Go to My Pipes and click View Results on the new pipe. You should see a list of items with the Calais information appended to the description of each item. Click More Options and then Get as RSS. This is the link that should be added to news readers in order to use the new pipe.
Advanced Uses
The pipes above show the most basic integration of the Calais Pipes Service into Yahoo! Pipes. Naturally, you can use the flexibility of Yahoo! Pipes (and perhaps call other Web services as well) to construct your own pipes.
This section provides some useful examples, but naturally covers the tip of the iceberg.
Post Calais Filtering
One advanced use is to introduce a filter after the Calais Pipes Service call in the pipe. In this example you would connect the output of the Web service module in your pipe to a Filter element.
It makes sense to filter based on the description, since this is the part changed by the Calais Pipes Service. If you want to filter based on other elements, it is better to do it before the Web service module, so
that your pipe runs faster.
Suppose you are interested in a particular athlete and want your pipe to include stories that mention this athlete. There may be stories that do not mention the athlete in the title or within the short description available in the RSS feed. You can construct a pipe similar to the ones presented earlier, and add a filter element in the following way:
By noting 'Person - Kobe Bryant' in the filter rule, your filter matches the syntax of information appended by the Calais Pipes Service. This would result in filtering based on this information.
Regular Expressions
Using regular expressions you can modify the appended information in items' descriptions. The format of the appended information does not change, and therefore can be easily manipulated with regular expressions. The format is:
(OpenCalais found: <Entity1> - <Name1> [N times], <Entity2> - <Name2> [N times], ...,
<Entity5> - <Name5> [N times], Event - <Event1> [N times], Event - <Event2> [N times], ...)
Note that 'N times' is replaced by 'once' when N is 1. Also there could be less than 5 entities, no entities at all, no events, etc.

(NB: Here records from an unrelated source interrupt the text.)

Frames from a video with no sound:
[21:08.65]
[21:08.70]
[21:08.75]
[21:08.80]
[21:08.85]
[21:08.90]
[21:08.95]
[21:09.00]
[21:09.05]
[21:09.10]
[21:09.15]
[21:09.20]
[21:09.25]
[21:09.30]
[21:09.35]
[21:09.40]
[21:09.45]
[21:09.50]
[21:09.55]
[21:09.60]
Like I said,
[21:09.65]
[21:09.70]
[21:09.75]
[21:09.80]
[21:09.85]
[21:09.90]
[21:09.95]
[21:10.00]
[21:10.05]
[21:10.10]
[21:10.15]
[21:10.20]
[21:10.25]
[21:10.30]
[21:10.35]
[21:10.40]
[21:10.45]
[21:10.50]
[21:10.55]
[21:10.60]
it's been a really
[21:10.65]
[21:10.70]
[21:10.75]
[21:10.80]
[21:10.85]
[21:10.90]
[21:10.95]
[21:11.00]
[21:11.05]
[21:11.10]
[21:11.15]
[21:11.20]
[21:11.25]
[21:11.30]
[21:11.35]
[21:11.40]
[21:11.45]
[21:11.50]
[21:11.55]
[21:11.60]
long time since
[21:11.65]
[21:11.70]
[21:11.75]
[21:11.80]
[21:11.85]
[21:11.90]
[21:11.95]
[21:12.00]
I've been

Using the Yahoo! Pipes editor Regex module you can change the way information is presented to your feed user, and remove information. For example, suppose your custom feed users would not benefit from information about persons appearing in the text. However, you would like them to see information about other entities, such as Companies, Countries, etc.

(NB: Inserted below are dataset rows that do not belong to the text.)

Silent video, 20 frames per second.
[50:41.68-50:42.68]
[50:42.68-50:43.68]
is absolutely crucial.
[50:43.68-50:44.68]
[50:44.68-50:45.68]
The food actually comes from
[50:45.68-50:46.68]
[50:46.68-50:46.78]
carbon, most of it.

Attaching the following Regex module after the Calais Pipes Service module in your pipe will remove any persons from the appended text:
Note that the 'with' edit box in the first rule is empty. The word text in italics is added by the editor itself.
Start Exploring...
To get started quickly you can use the Calais Sample Pipe. This pipe is publicly available to all Yahoo! Pipes users. You can clone it, put in your Calais API key, and start using Calais Pipes.
Note that the pipe will not work until you enter a valid Calais API key. The Web service module's URL in the sample pipe is:
http://pipes.opencalais.com/CalaisPipes/CalaisPipes?licenseID=[Your Calais API Key]
Replace '[Your Calais API Key]' with a valid Calais API key (be sure to remove the square brackets '[]' as well.) Now you can start exploring...